There have been more than 1,300 known cases, says Doctors Without Borders, since the outbreak began about five months ago. More than 700 people have died.
The virus has spread through some of the world’s most impoverished communities with no knowledge or means to fight or prevent it on their own.
By contrast, between 5% and 20% of Americans contract a flu every year, according to flu.gov.
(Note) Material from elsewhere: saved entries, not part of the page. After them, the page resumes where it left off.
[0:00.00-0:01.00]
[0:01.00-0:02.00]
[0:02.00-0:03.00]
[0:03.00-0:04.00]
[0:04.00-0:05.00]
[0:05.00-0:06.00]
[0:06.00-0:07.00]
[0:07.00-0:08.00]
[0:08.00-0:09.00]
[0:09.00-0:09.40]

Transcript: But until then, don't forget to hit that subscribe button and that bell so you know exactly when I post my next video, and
That works out to 15 – 62 million people, despite flu shots and widespread education on how to avoid it.
To contract Ebola, one has to come into direct contact with a sick patient’s bodily fluids: things like saliva, excrement, blood.
Ebola’s symptoms start out like those of many diseases, including common flus, with headaches, fever, nausea, diarrhea but progress to abdominal pain and bleeding.
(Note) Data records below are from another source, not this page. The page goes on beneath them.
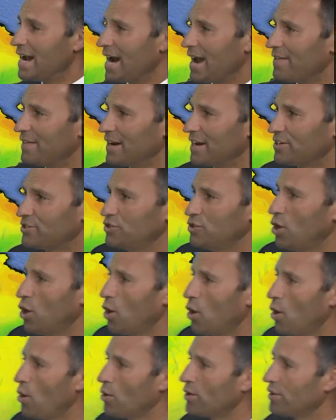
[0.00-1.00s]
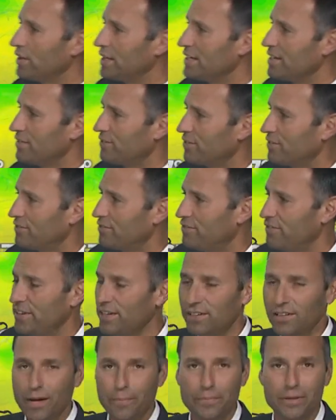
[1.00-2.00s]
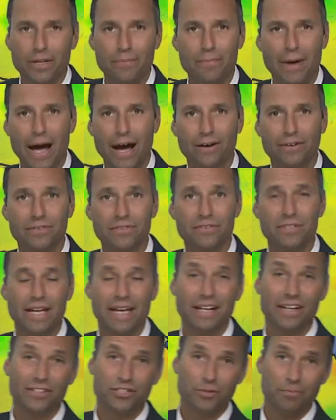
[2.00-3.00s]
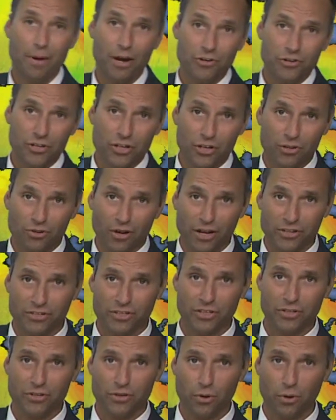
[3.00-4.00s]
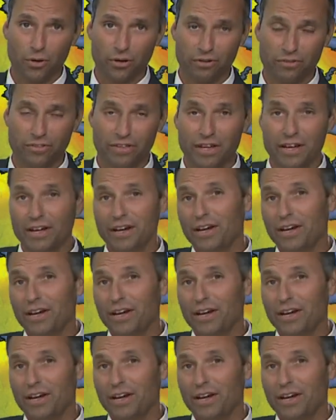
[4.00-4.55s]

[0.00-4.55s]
And then a totally different feel up in the mountains and especially across the north,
“That’s usually the blood loss and the fluid loss results in organ failure, which is how most patients actually succumb to the disease,” Chiu said.
As inevitable as it is that some infected person will land within our borders, experts say it is equally unlikely that Writebol or Brantley would trigger an outbreak here, if they make it home.
“The risk of secondary transmission — for them to actually infect other health care workers here in the United States or other people in the United States — the risk is very, very low,” Chiu said.
The isolative pod aboard the Gulfstream jet is called an Aeromedical Biological Containment System and looks like a tent. It contains multiple layers of isolation to prevent the patient from coming into contact with anyone — including caregivers inside the pod.
Upon arrival in Atlanta, the patient would be transferred to a special isolation room at Emory University that is separate from patient areas.
At least one of the missionaries is to be brought to Emory, hospital officials told CNN’s Dr. Sanjay Gupta.
Brantly and Writebol came down with Ebola while working to save the lives of sick patients in Liberia.
There is no cure for it. But caregivers can nurse the ill in hopes they will survive, while the body’s immune system fights the disease. The treatment success rate in the current outbreak is around 45%.
Medical workers in Liberia, who are caring for the missionaries, gave Writebol an experimental serum this week. There was only one dose available, and her colleague, Dr. Brantly, insisted she receive it, Samaritan’s Purse said.
Brantly was given a blood from a patient whose life he had helped to save.
If time is merciful, the best possible treatment in the United States could save the life of one of the heroic aid workers.
The fight against Ebola
There is currently no vaccine available to prevent Ebola’s spread, but one is in the works.
The National Institutes of Health announced it will begin testing an experimental Ebola vaccine in people as early as September. Tests on primates have already been successful.
The NIH announcement came the same day as the CDC issued a Level 3 alert for Guinea, Liberia, and Sierra Leone, warning against any nonessential travel to the region.
As of now, the outbreak has been confined to West Africa, but it is getting worse there. Although infections are dropping off in Guinea, they are on the rise in Liberia and Sierra Leone.
As infection accelerates, some aid groups are pulling out to protect their own.
Dr. Thomas Frieden, director of the CDC, said that even in a best-case scenario, it could take three to six months to stem the epidemic in West Africa.